→ Exercise requirements
Every line below is to be set down again exactly; any image stays out.

--- Study material Enclosed Below ---

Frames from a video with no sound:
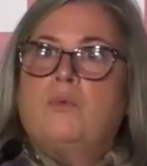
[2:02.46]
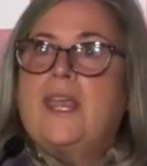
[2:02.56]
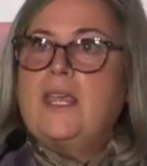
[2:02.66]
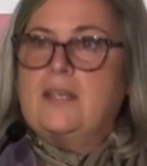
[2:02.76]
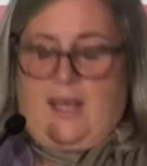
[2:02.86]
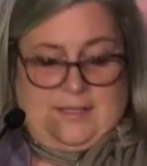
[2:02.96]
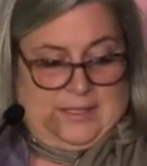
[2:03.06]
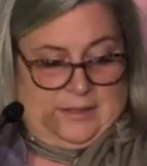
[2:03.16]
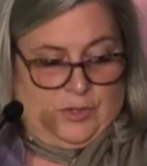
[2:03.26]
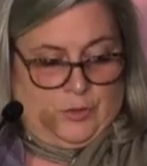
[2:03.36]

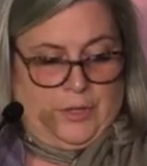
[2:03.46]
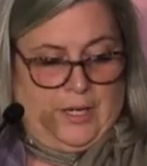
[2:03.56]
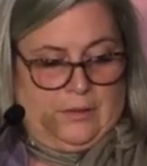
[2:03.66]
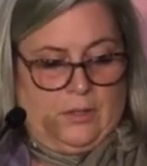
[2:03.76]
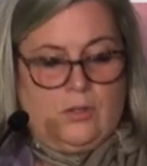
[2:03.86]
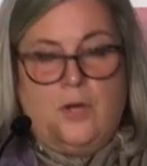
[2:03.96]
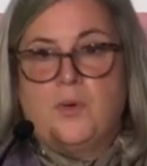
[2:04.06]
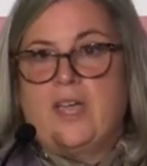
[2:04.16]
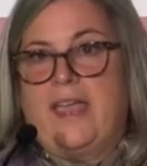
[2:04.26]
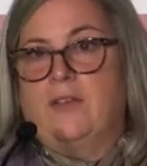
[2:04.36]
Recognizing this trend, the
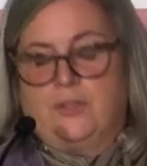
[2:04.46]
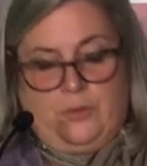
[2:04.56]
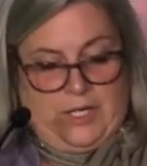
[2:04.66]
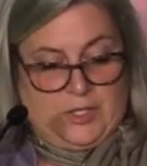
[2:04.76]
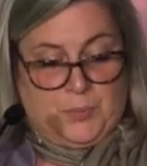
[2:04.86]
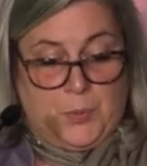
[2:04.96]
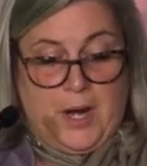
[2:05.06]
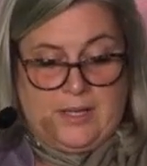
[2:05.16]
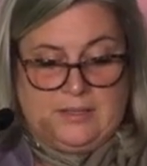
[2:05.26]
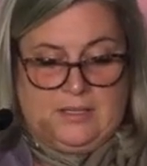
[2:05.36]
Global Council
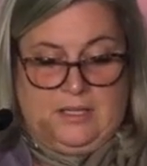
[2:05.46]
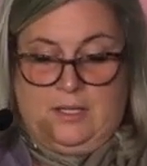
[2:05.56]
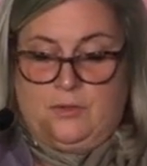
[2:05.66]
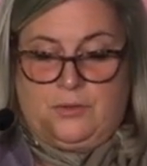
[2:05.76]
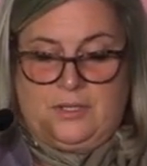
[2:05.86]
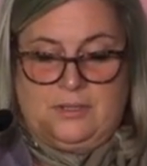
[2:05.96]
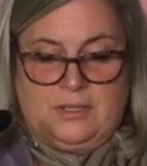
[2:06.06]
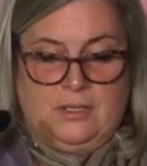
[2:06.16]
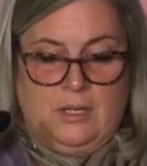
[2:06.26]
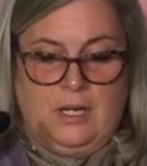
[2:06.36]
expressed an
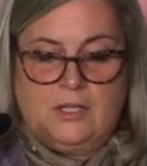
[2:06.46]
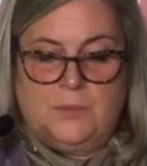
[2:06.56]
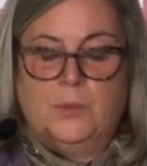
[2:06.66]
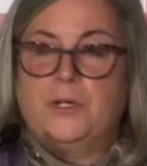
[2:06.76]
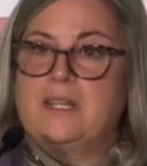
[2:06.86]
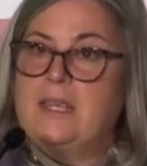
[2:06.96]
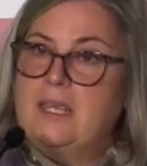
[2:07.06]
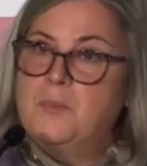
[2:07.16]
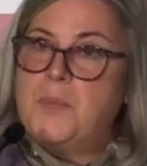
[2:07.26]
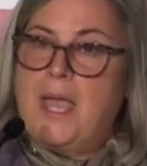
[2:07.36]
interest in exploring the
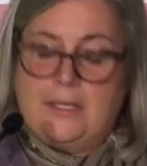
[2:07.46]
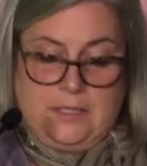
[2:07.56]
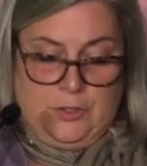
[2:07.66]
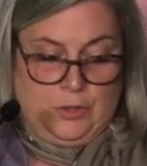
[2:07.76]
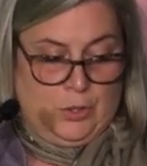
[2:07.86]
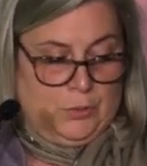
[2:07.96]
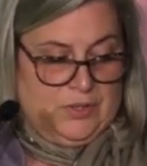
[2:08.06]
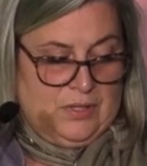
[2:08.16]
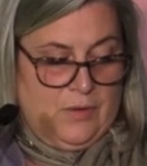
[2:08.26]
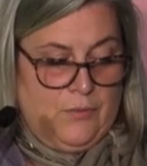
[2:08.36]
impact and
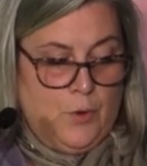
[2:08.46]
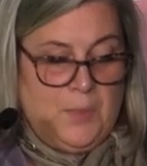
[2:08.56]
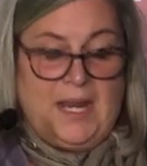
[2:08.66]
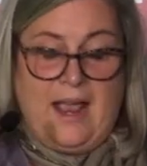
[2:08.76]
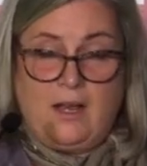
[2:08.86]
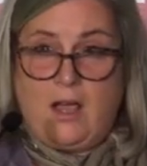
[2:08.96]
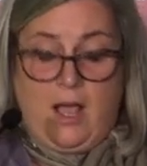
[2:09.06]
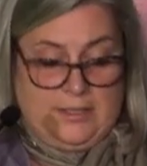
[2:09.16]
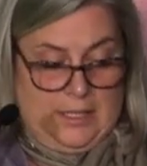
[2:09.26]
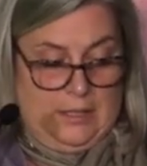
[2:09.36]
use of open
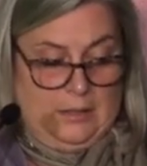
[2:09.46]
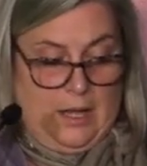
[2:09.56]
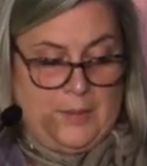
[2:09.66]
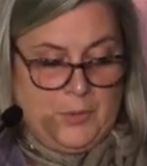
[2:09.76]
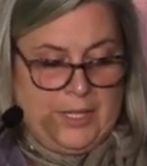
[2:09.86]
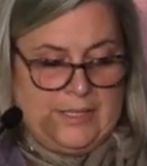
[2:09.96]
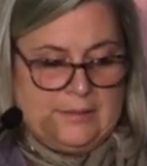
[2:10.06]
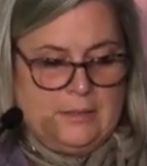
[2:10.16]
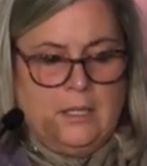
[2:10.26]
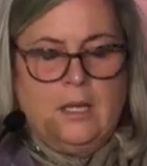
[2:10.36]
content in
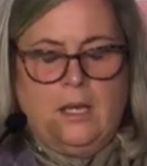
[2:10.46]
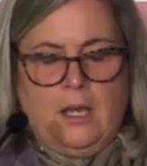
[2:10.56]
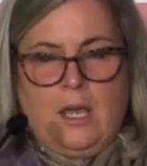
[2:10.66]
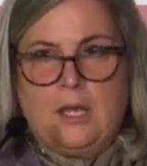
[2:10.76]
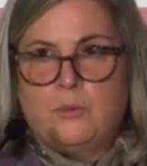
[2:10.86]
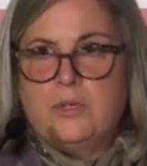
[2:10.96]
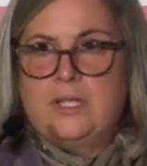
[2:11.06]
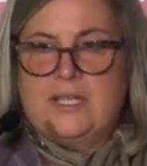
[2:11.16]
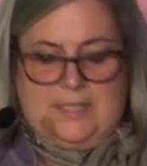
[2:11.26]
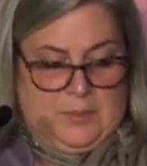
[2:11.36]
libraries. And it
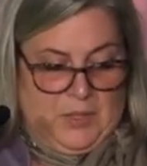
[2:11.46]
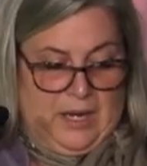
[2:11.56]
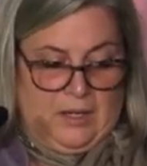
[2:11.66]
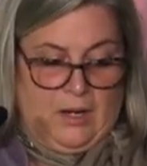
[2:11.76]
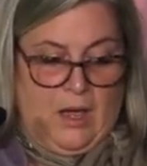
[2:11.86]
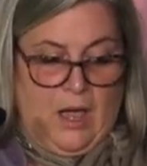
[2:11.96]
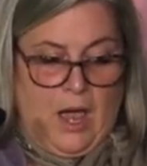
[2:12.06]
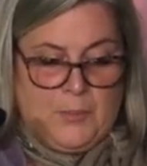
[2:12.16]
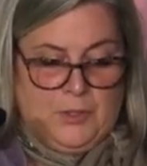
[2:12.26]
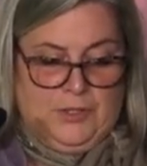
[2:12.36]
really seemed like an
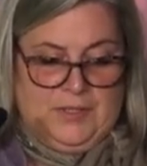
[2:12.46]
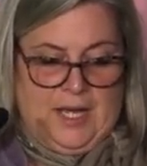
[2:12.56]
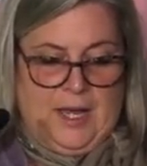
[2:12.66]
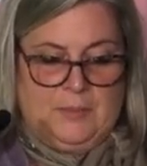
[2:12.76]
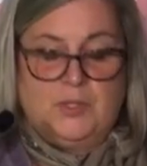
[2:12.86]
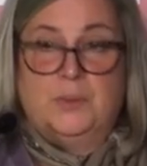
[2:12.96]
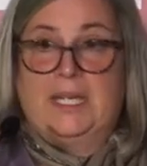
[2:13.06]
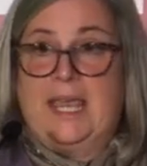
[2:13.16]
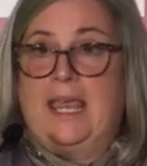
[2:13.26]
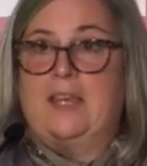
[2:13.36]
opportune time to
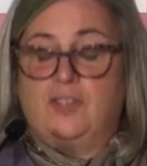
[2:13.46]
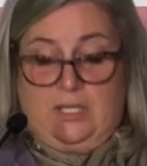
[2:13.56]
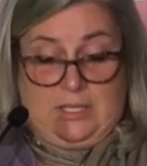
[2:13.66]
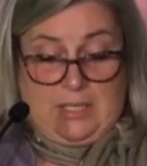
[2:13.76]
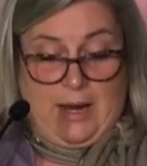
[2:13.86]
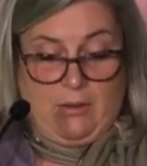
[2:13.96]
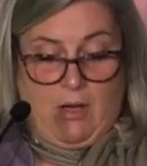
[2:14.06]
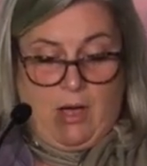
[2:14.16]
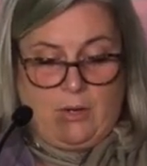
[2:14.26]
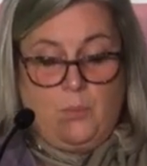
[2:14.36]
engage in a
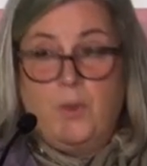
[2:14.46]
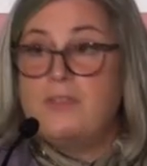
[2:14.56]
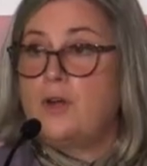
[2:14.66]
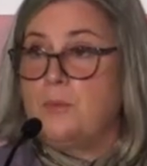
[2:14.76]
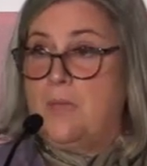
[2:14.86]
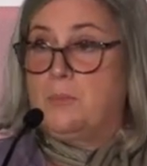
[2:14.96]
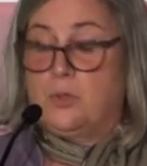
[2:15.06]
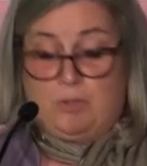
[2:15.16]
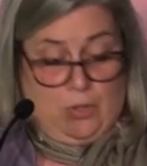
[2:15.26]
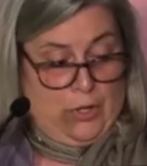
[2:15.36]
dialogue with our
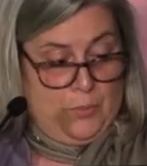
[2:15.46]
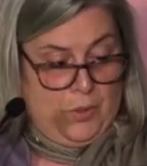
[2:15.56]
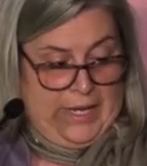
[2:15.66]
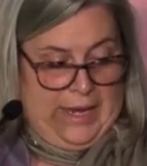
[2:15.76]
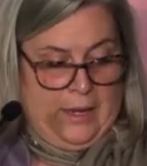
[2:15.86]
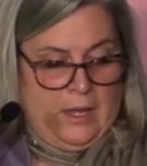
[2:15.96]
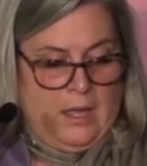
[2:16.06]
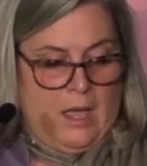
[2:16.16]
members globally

--- End of Enclosed Study material ---

→ Output
Frames from a video with no sound:
[2:02.46]
[2:02.56]
[2:02.66]
[2:02.76]
[2:02.86]
[2:02.96]
[2:03.06]
[2:03.16]
[2:03.26]
[2:03.36]

[2:03.46]
[2:03.56]
[2:03.66]
[2:03.76]
[2:03.86]
[2:03.96]
[2:04.06]
[2:04.16]
[2:04.26]
[2:04.36]
Recognizing this trend, the
[2:04.46]
[2:04.56]
[2:04.66]
[2:04.76]
[2:04.86]
[2:04.96]
[2:05.06]
[2:05.16]
[2:05.26]
[2:05.36]
Global Council
[2:05.46]
[2:05.56]
[2:05.66]
[2:05.76]
[2:05.86]
[2:05.96]
[2:06.06]
[2:06.16]
[2:06.26]
[2:06.36]
expressed an
[2:06.46]
[2:06.56]
[2:06.66]
[2:06.76]
[2:06.86]
[2:06.96]
[2:07.06]
[2:07.16]
[2:07.26]
[2:07.36]
interest in exploring the
[2:07.46]
[2:07.56]
[2:07.66]
[2:07.76]
[2:07.86]
[2:07.96]
[2:08.06]
[2:08.16]
[2:08.26]
[2:08.36]
impact and
[2:08.46]
[2:08.56]
[2:08.66]
[2:08.76]
[2:08.86]
[2:08.96]
[2:09.06]
[2:09.16]
[2:09.26]
[2:09.36]
use of open
[2:09.46]
[2:09.56]
[2:09.66]
[2:09.76]
[2:09.86]
[2:09.96]
[2:10.06]
[2:10.16]
[2:10.26]
[2:10.36]
content in
[2:10.46]
[2:10.56]
[2:10.66]
[2:10.76]
[2:10.86]
[2:10.96]
[2:11.06]
[2:11.16]
[2:11.26]
[2:11.36]
libraries. And it
[2:11.46]
[2:11.56]
[2:11.66]
[2:11.76]
[2:11.86]
[2:11.96]
[2:12.06]
[2:12.16]
[2:12.26]
[2:12.36]
really seemed like an
[2:12.46]
[2:12.56]
[2:12.66]
[2:12.76]
[2:12.86]
[2:12.96]
[2:13.06]
[2:13.16]
[2:13.26]
[2:13.36]
opportune time to
[2:13.46]
[2:13.56]
[2:13.66]
[2:13.76]
[2:13.86]
[2:13.96]
[2:14.06]
[2:14.16]
[2:14.26]
[2:14.36]
engage in a
[2:14.46]
[2:14.56]
[2:14.66]
[2:14.76]
[2:14.86]
[2:14.96]
[2:15.06]
[2:15.16]
[2:15.26]
[2:15.36]
dialogue with our
[2:15.46]
[2:15.56]
[2:15.66]
[2:15.76]
[2:15.86]
[2:15.96]
[2:16.06]
[2:16.16]
members globally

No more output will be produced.